> _What you should do_
Quote only the lines that start at the line with "[0:01.00-0:02.00]" and run to the end of the entries; omit the pictures.

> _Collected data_
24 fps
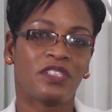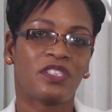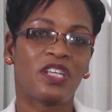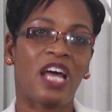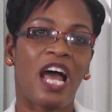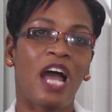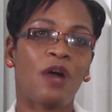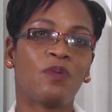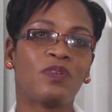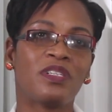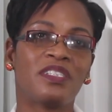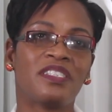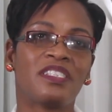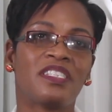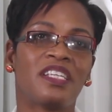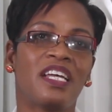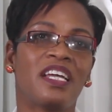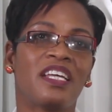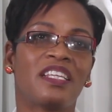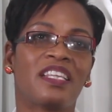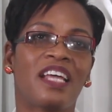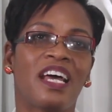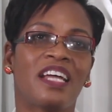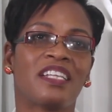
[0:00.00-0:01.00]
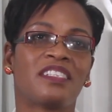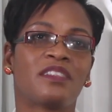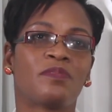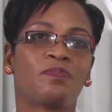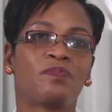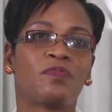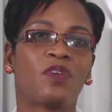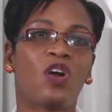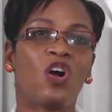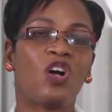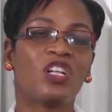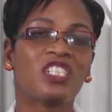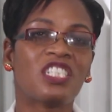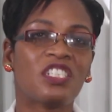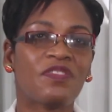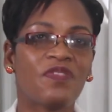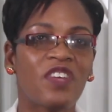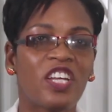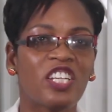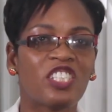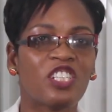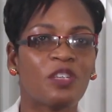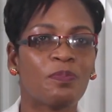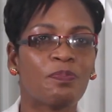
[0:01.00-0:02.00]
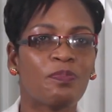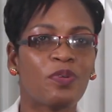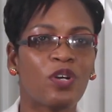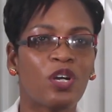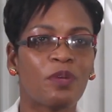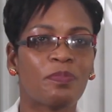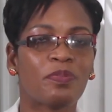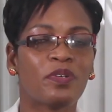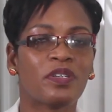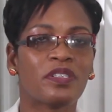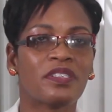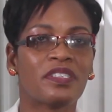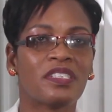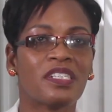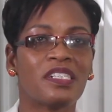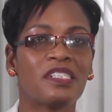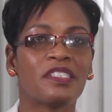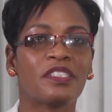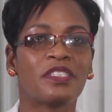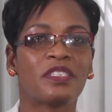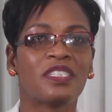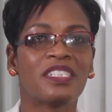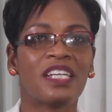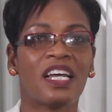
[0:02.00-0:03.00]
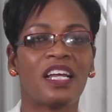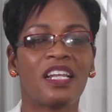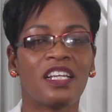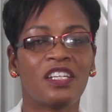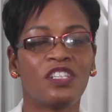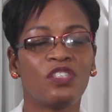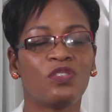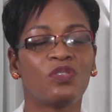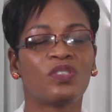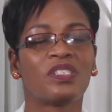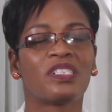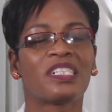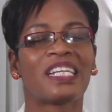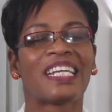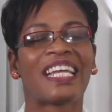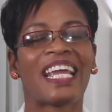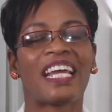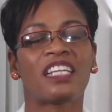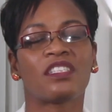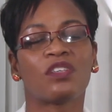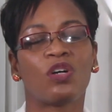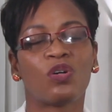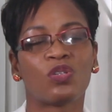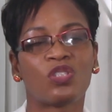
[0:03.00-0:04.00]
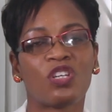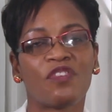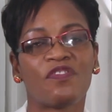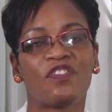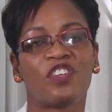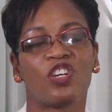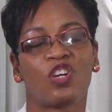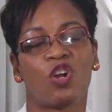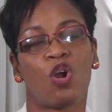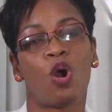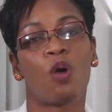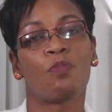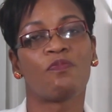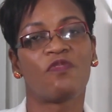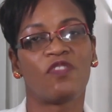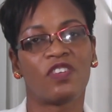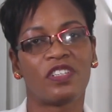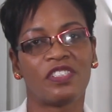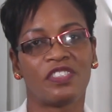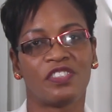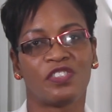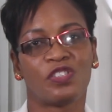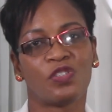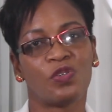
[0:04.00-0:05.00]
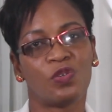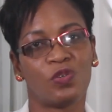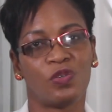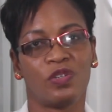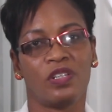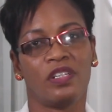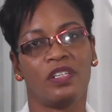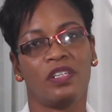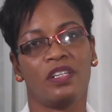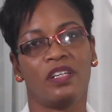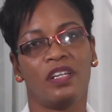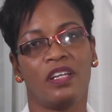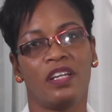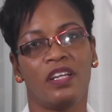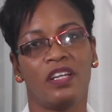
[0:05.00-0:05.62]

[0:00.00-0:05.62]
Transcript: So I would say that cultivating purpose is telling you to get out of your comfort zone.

> _Solved exercise_
[0:01.00-0:02.00]
[0:02.00-0:03.00]
[0:03.00-0:04.00]
[0:04.00-0:05.00]
[0:05.00-0:05.62]

[0:00.00-0:05.62]
Transcript: So I would say that cultivating purpose is telling you to get out of your comfort zone.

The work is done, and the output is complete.